His remarks came during a meeting with Jordanian Foreign Minister Ayman Safadi in Damascus, after a 7.8-magnitude earthquake rocked Turkey and Syria on February 6, leaving a combined death toll of nearly 40,000 people.
Safadi’s visit is the second by a top Arab diplomat to Syria since the quake, after Emirati Foreign Minister Sheikh Abdullah bin Zayed Al-Nahyan also met Assad in Damascus on Sunday.
“The Syrian people welcome and respond to any positive stance towards them, especially from the Arab brothers,” Assad said, according a statement from his office.
He further emphasised the importance of “bilateral cooperation between Syria and Jordan”.
Jordan was among the first countries to respond to the quake in Syria, sending at least three planes and dozens of trucks laden with aid.
“We have been cooperating for a long time, but we highly appreciate this visit because it comes at an appropriate time,” Syrian Foreign Minister Faisal Mekdad told Jordan’s Al Mamlaka TV after the visit, hailing Amman’s “generous aid”.
Jordan is among the few Arab countries that maintained diplomatic ties with Damascus even after Syria’s 2011 suspension from the Arab League over bloodshed in its civil war.
Communications were however limited and official visits were halted for several years until June 2021, when a Syrian ministerial delegation visited Jordan.
Jordan’s King Abdullah II also called Assad after the quake, having held in October 2021 his first official call with the Syrian president since the war began.

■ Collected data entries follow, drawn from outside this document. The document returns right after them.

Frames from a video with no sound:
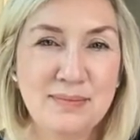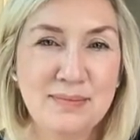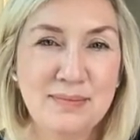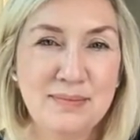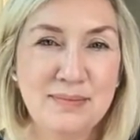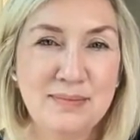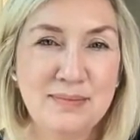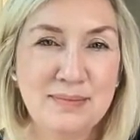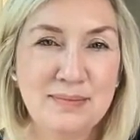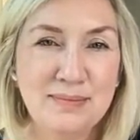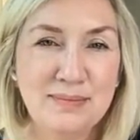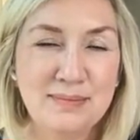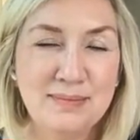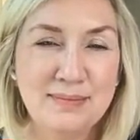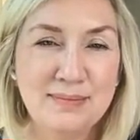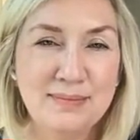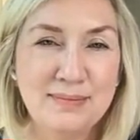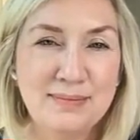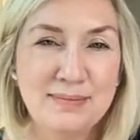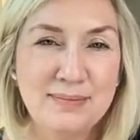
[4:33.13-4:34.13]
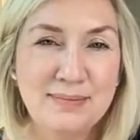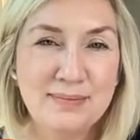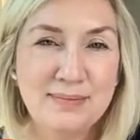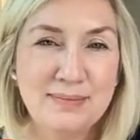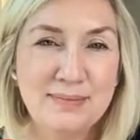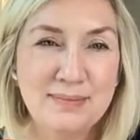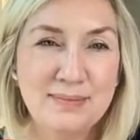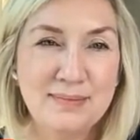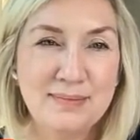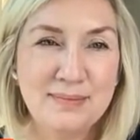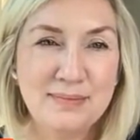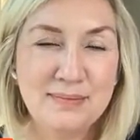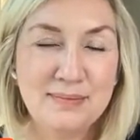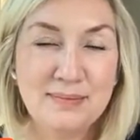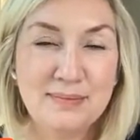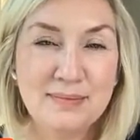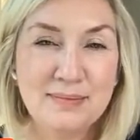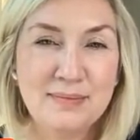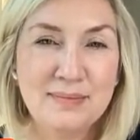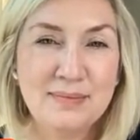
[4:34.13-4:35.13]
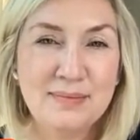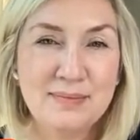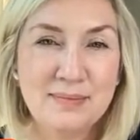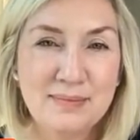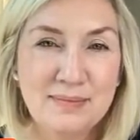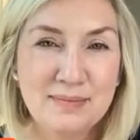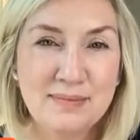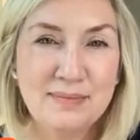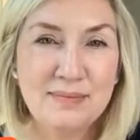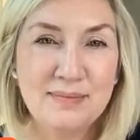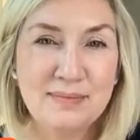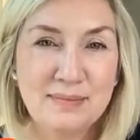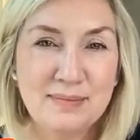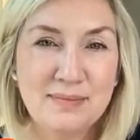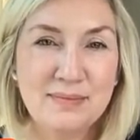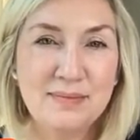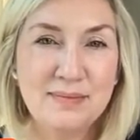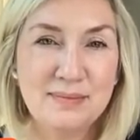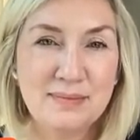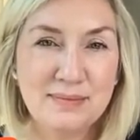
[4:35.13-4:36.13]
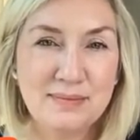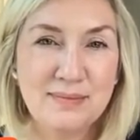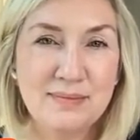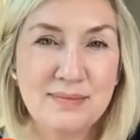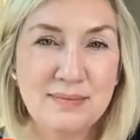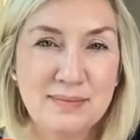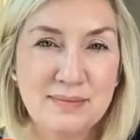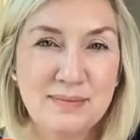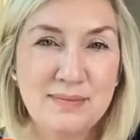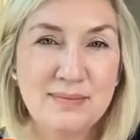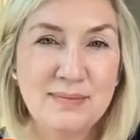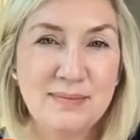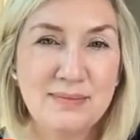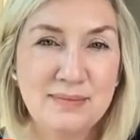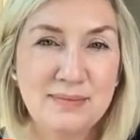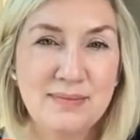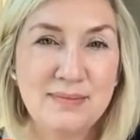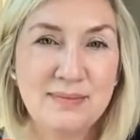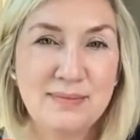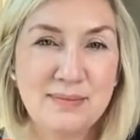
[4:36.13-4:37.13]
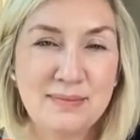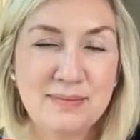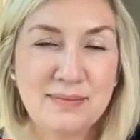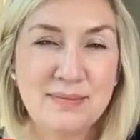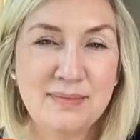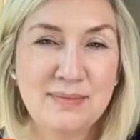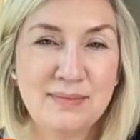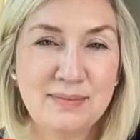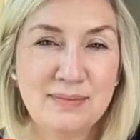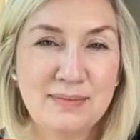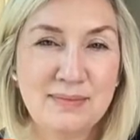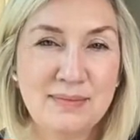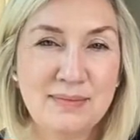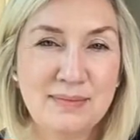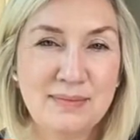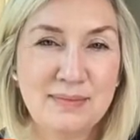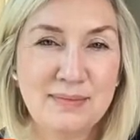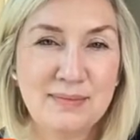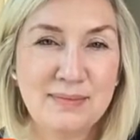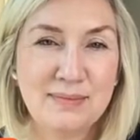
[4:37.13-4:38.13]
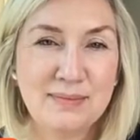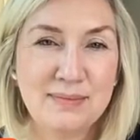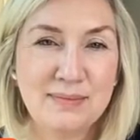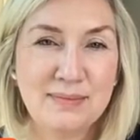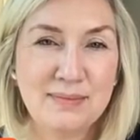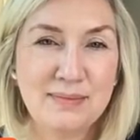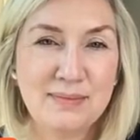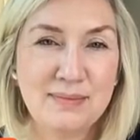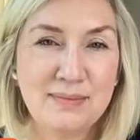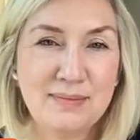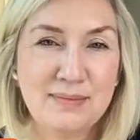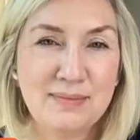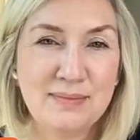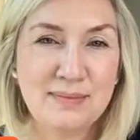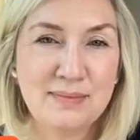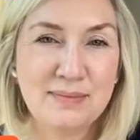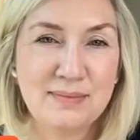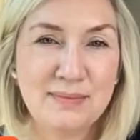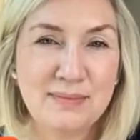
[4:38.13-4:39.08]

(silent)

Analysts have viewed the momentum after the quake as an “opportunity” for Assad to return to the Arab fold as leaders have reached out to offer aid.

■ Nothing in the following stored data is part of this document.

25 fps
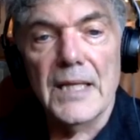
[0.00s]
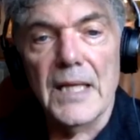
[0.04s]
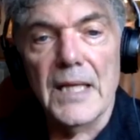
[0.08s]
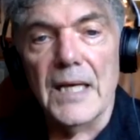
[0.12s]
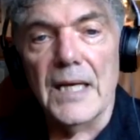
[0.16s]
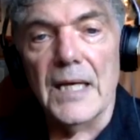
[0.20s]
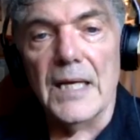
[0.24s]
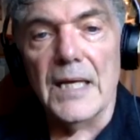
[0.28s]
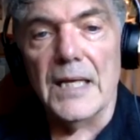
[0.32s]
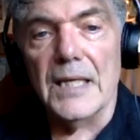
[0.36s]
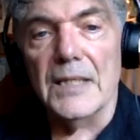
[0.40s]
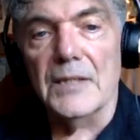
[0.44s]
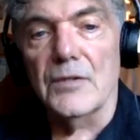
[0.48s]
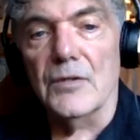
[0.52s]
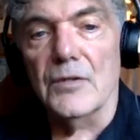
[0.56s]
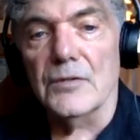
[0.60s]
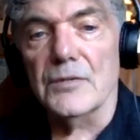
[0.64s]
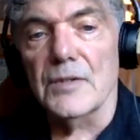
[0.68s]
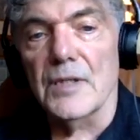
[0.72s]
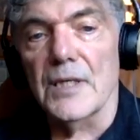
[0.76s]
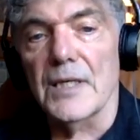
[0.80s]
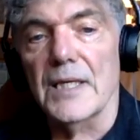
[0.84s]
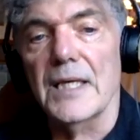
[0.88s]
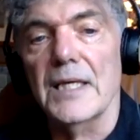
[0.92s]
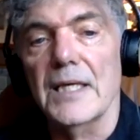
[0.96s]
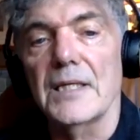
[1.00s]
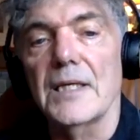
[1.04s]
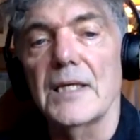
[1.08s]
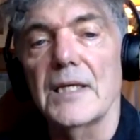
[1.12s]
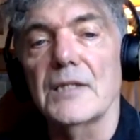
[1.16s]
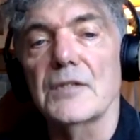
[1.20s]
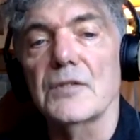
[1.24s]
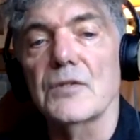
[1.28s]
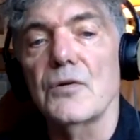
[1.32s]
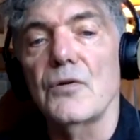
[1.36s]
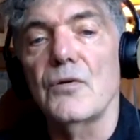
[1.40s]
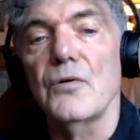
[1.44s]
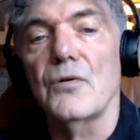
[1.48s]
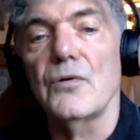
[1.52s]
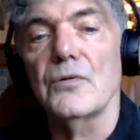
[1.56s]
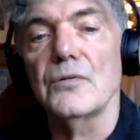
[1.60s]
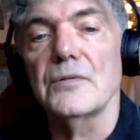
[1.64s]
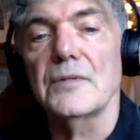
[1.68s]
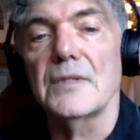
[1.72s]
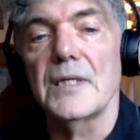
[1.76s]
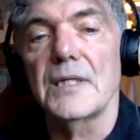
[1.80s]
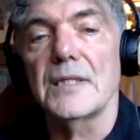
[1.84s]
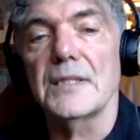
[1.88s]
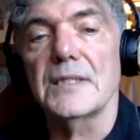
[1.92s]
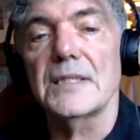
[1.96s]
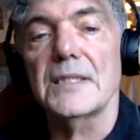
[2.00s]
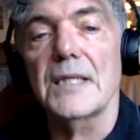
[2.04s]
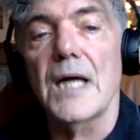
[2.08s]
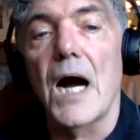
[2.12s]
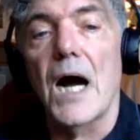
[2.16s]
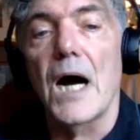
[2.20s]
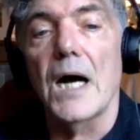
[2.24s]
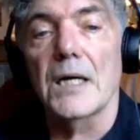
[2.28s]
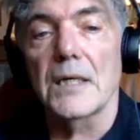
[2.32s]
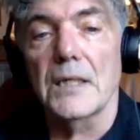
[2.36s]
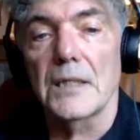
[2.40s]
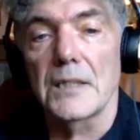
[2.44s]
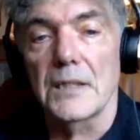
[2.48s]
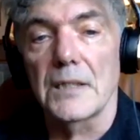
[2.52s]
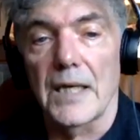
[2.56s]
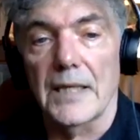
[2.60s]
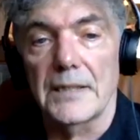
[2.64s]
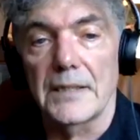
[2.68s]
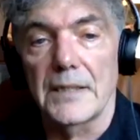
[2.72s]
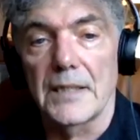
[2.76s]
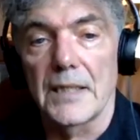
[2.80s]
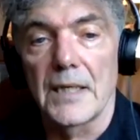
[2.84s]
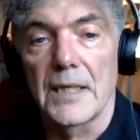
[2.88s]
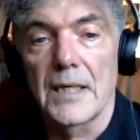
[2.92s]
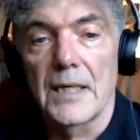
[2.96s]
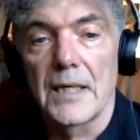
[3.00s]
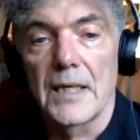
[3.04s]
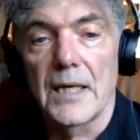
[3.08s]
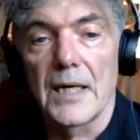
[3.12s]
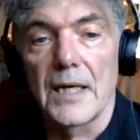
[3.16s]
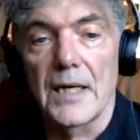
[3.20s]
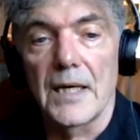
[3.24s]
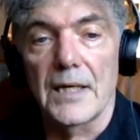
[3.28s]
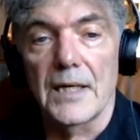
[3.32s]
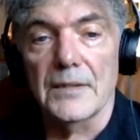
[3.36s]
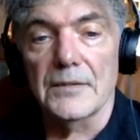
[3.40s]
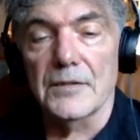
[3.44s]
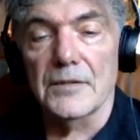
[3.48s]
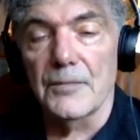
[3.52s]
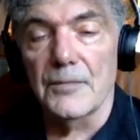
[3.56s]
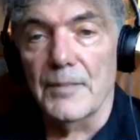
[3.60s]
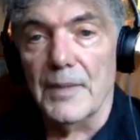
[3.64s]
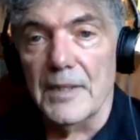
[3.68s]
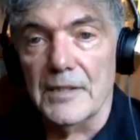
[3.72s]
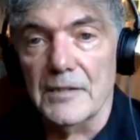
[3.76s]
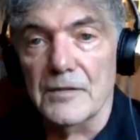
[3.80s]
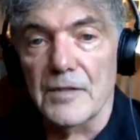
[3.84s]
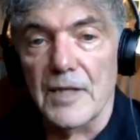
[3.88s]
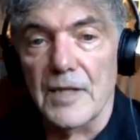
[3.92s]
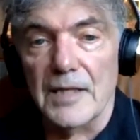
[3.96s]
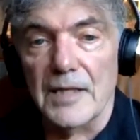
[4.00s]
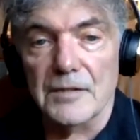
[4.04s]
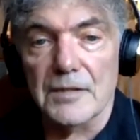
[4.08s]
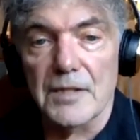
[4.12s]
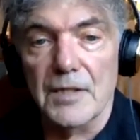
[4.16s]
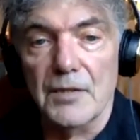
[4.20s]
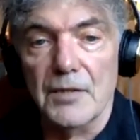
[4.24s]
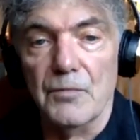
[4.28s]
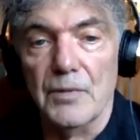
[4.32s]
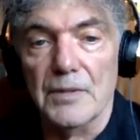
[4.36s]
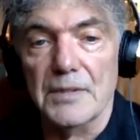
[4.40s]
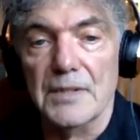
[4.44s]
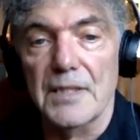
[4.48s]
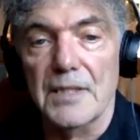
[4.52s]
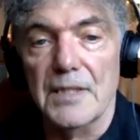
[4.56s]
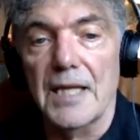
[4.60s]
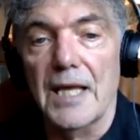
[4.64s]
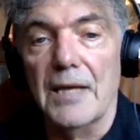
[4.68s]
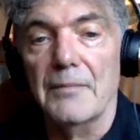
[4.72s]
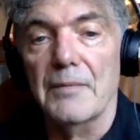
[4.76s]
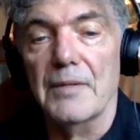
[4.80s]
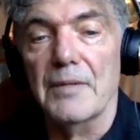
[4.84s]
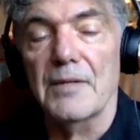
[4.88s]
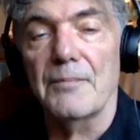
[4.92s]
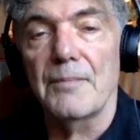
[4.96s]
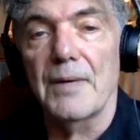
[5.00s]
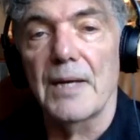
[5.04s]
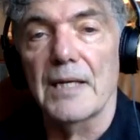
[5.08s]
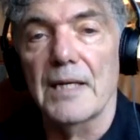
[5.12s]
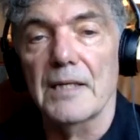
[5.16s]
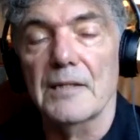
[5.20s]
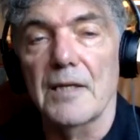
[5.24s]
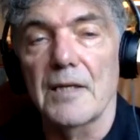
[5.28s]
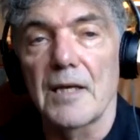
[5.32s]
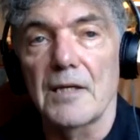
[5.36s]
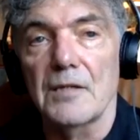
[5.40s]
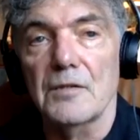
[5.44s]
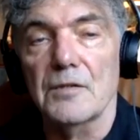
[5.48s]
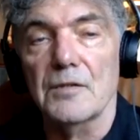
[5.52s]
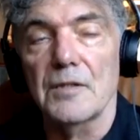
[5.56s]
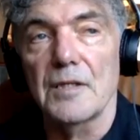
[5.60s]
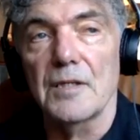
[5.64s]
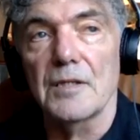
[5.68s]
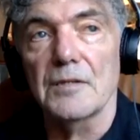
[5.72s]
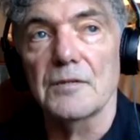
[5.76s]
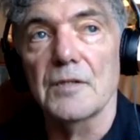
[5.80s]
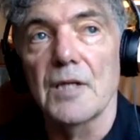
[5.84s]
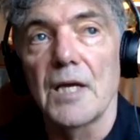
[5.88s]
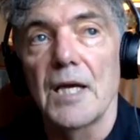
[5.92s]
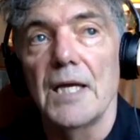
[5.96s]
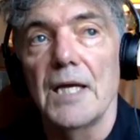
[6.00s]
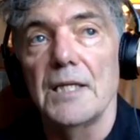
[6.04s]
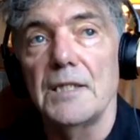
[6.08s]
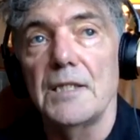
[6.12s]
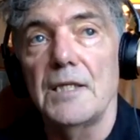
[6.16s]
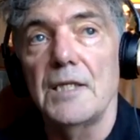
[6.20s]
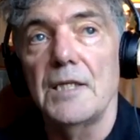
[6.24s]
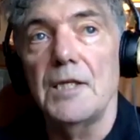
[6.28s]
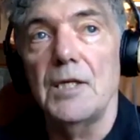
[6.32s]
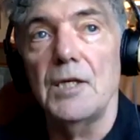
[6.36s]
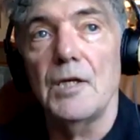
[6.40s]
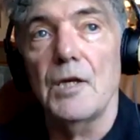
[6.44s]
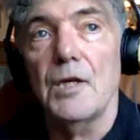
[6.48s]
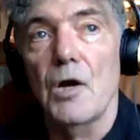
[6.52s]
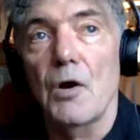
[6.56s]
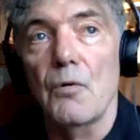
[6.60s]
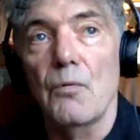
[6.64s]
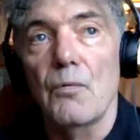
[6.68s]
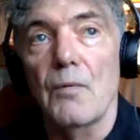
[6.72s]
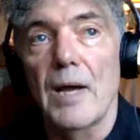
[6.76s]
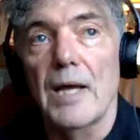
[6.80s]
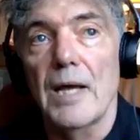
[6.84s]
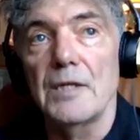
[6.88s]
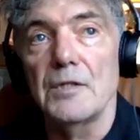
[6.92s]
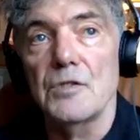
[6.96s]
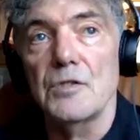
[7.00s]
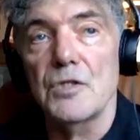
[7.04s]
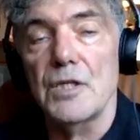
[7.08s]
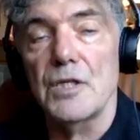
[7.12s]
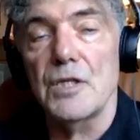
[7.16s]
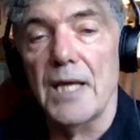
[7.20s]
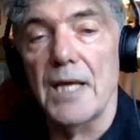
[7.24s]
It looks like it's called Tonglen. Somebody's asking what the name of the meditation is. Tonglen.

On Tuesday, a Saudi plane carrying aid landed in Syria’s second city Aleppo — the first in more than a decade of war and severed diplomatic ties.
Following the quake, Assad also received a call from Egyptian President Abdel Fattah al-Sisi offering support, their first official exchange since Sisi assumed office in 2014.
Similarly, the ruler of Bahrain, which re-established diplomatic relations with Syria in 2018, called Assad in their first official conversation in more than a decade.